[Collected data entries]
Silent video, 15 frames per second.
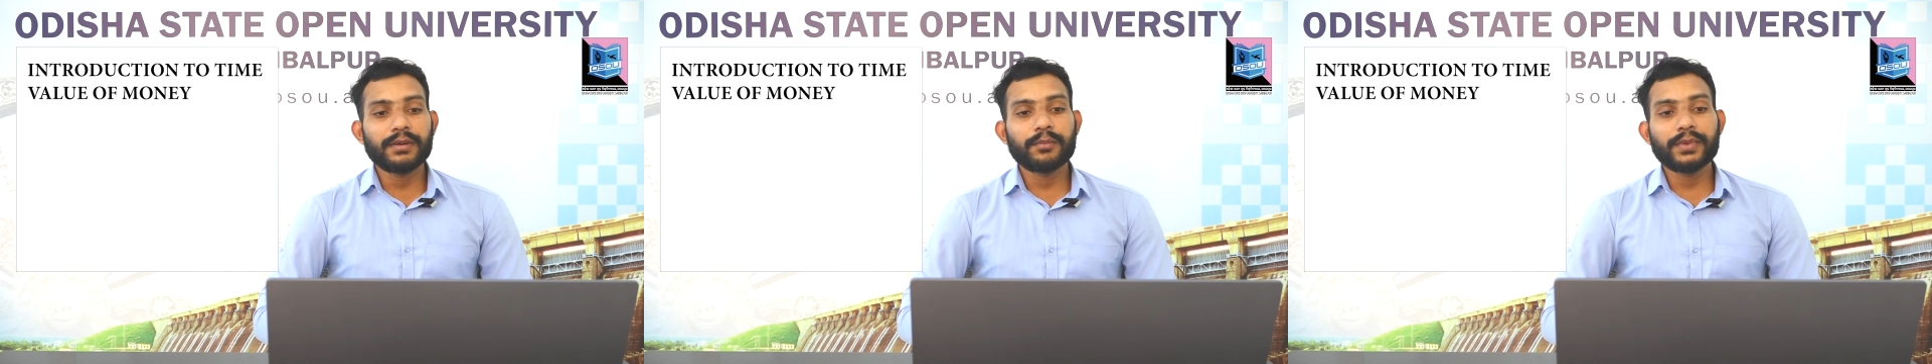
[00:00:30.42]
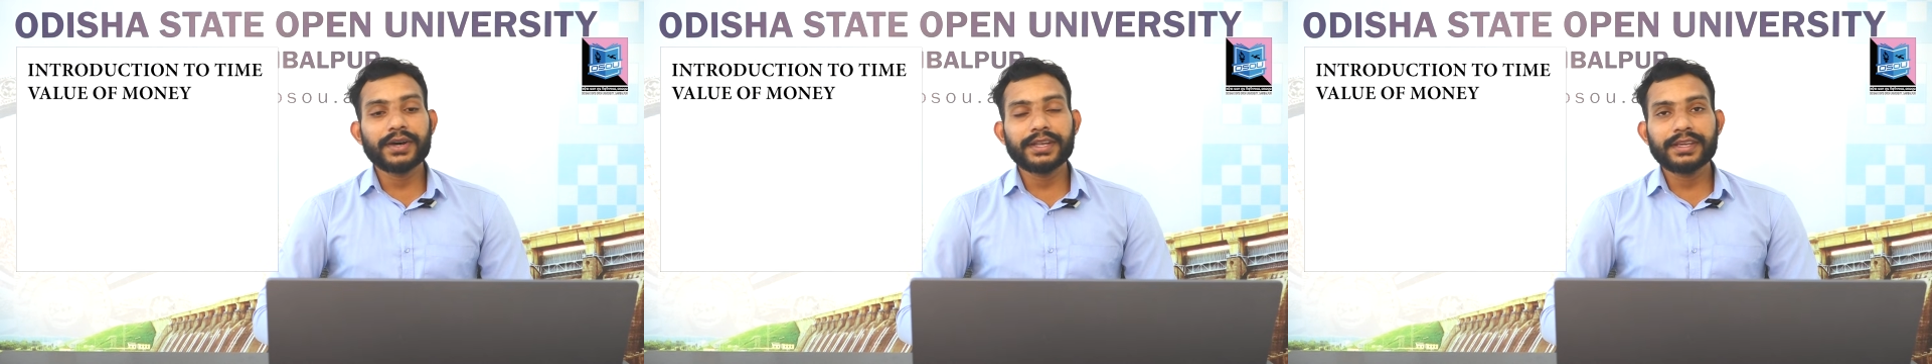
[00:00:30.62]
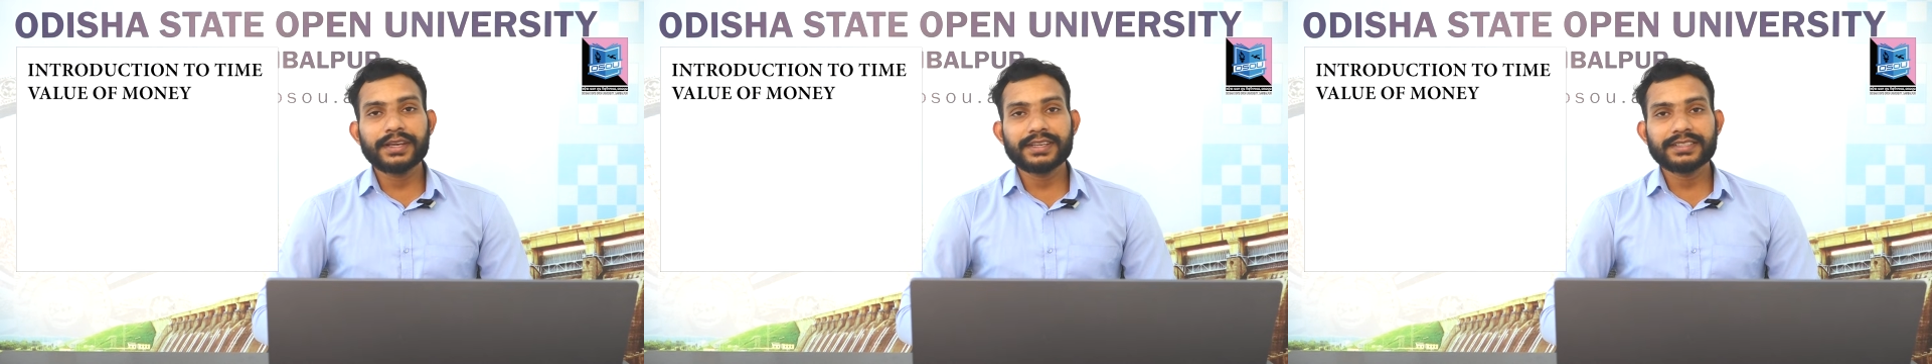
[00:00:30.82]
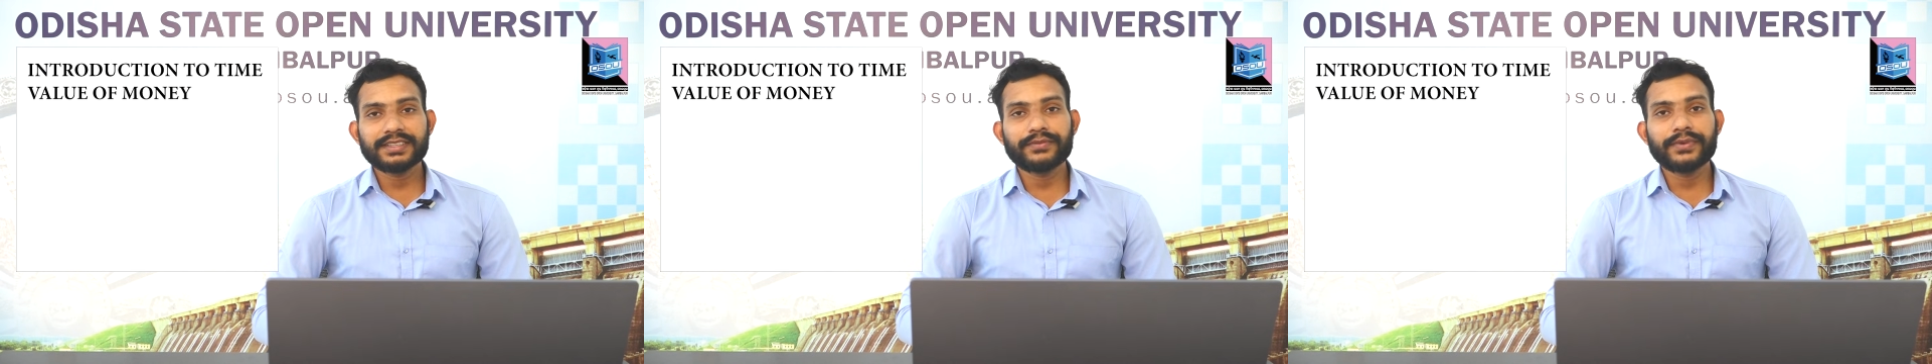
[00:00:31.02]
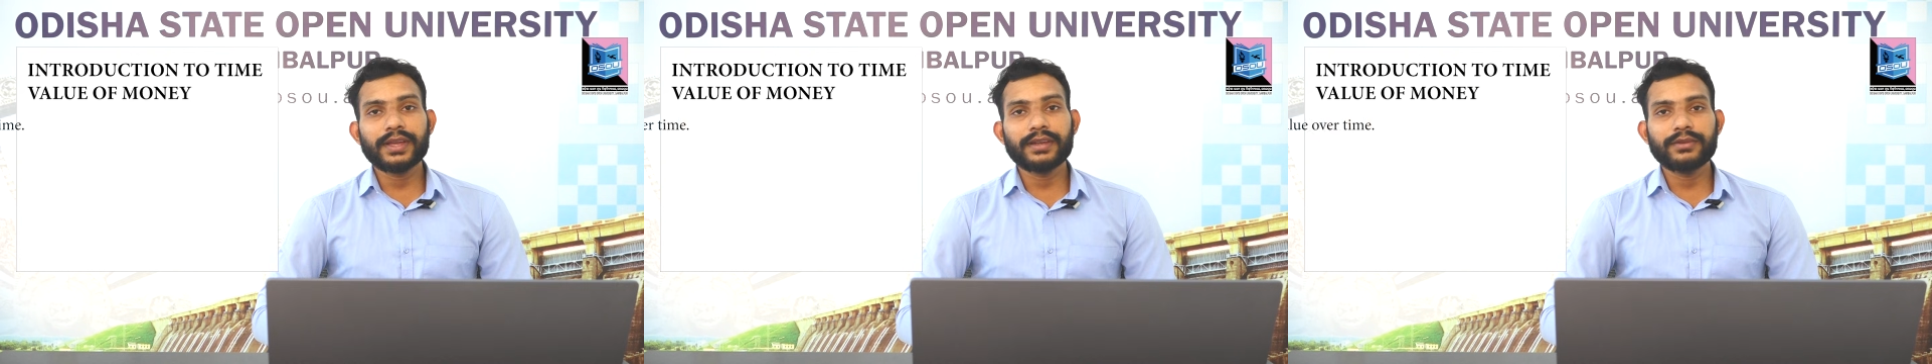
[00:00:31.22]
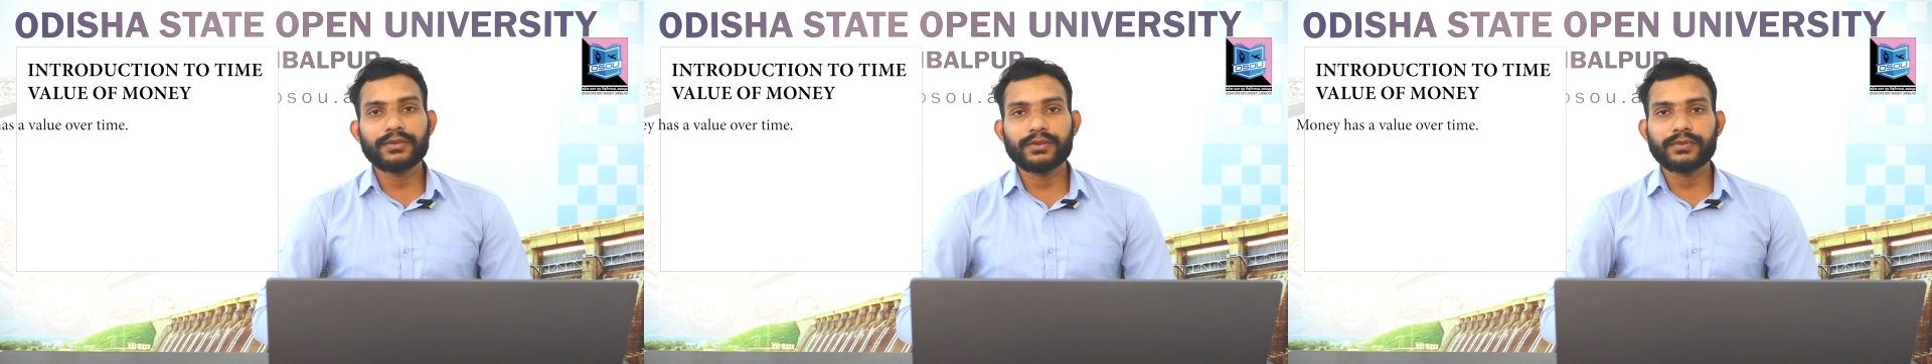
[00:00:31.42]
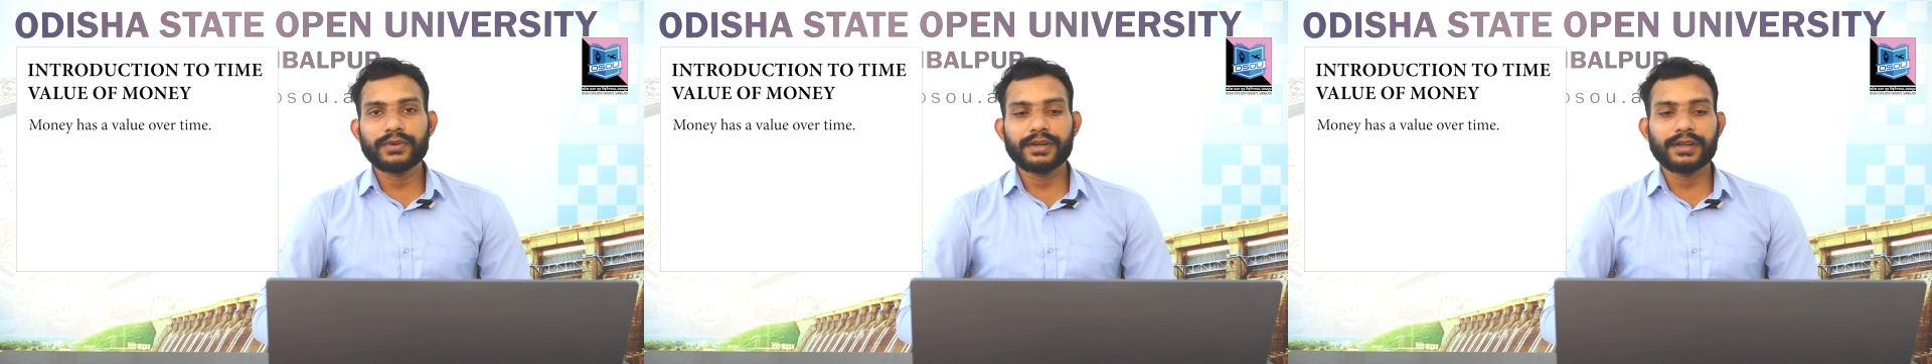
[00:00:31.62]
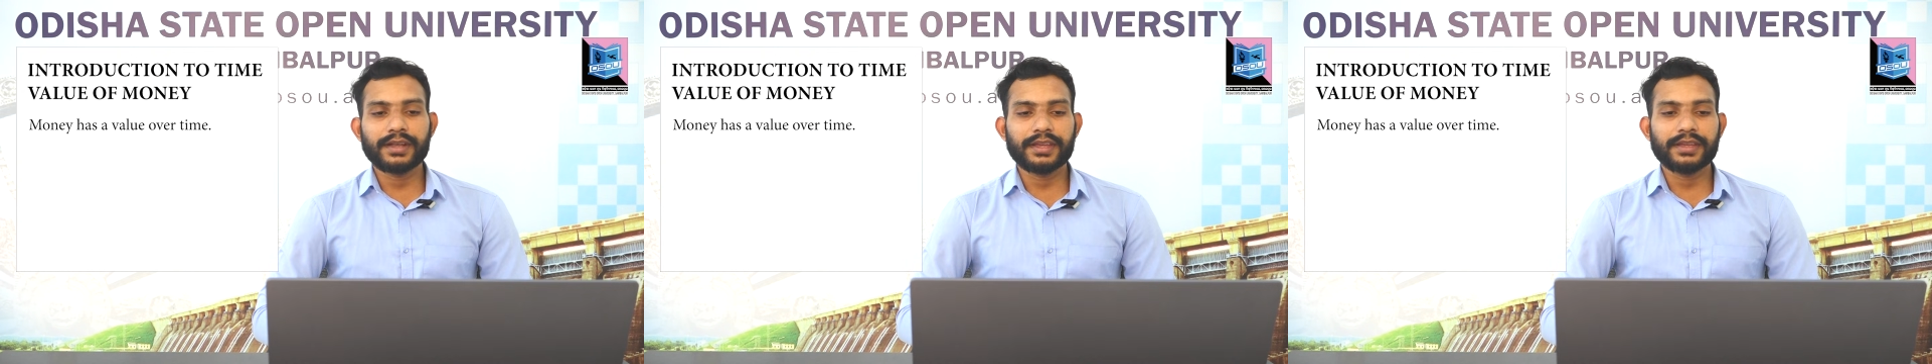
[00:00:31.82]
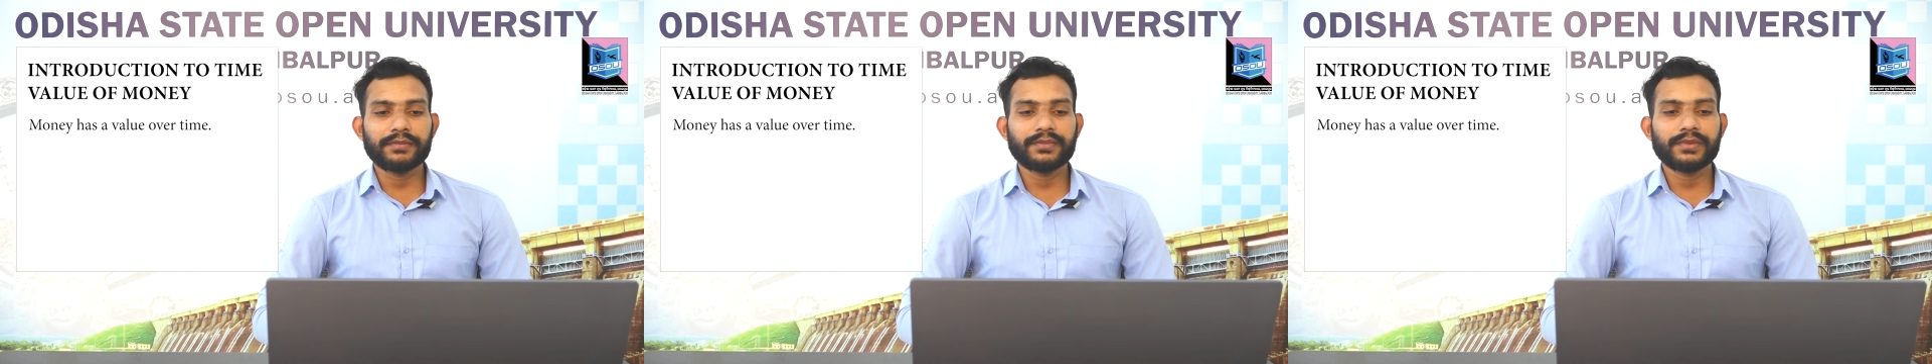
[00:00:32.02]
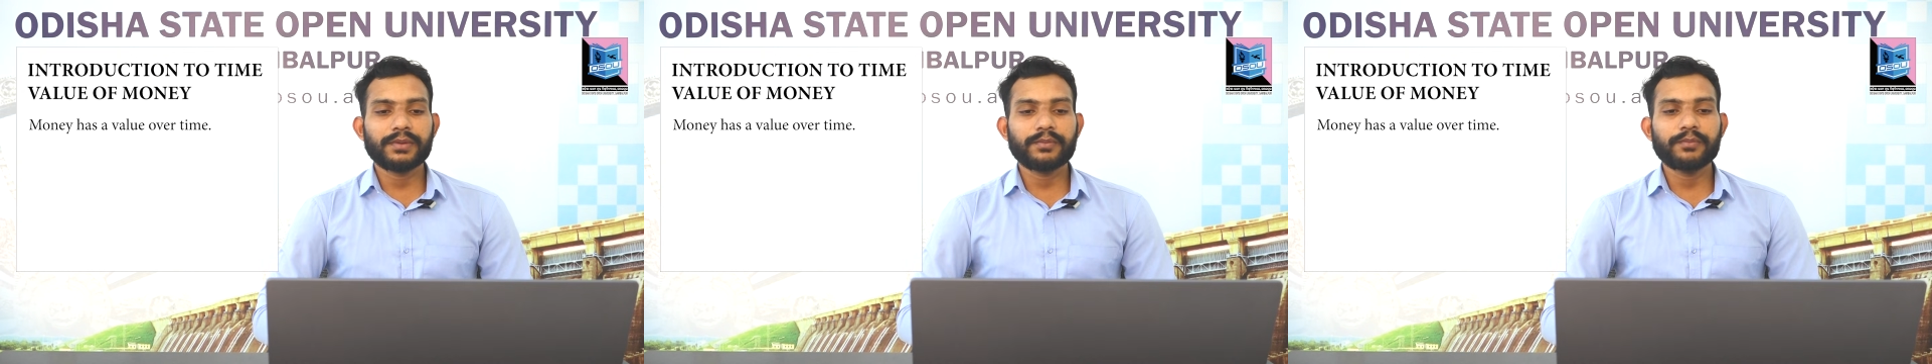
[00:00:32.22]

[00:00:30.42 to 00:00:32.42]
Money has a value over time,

**TASK OBJECTIVE**
Now reproduce all of the entries precisely, with no pictures in the copy.

**COMPLETED TASK**
Silent video, 15 frames per second.
[00:00:30.42]
[00:00:30.62]
[00:00:30.82]
[00:00:31.02]
[00:00:31.22]
[00:00:31.42]
[00:00:31.62]
[00:00:31.82]
[00:00:32.02]
[00:00:32.22]

[00:00:30.42 to 00:00:32.42]
Money has a value over time,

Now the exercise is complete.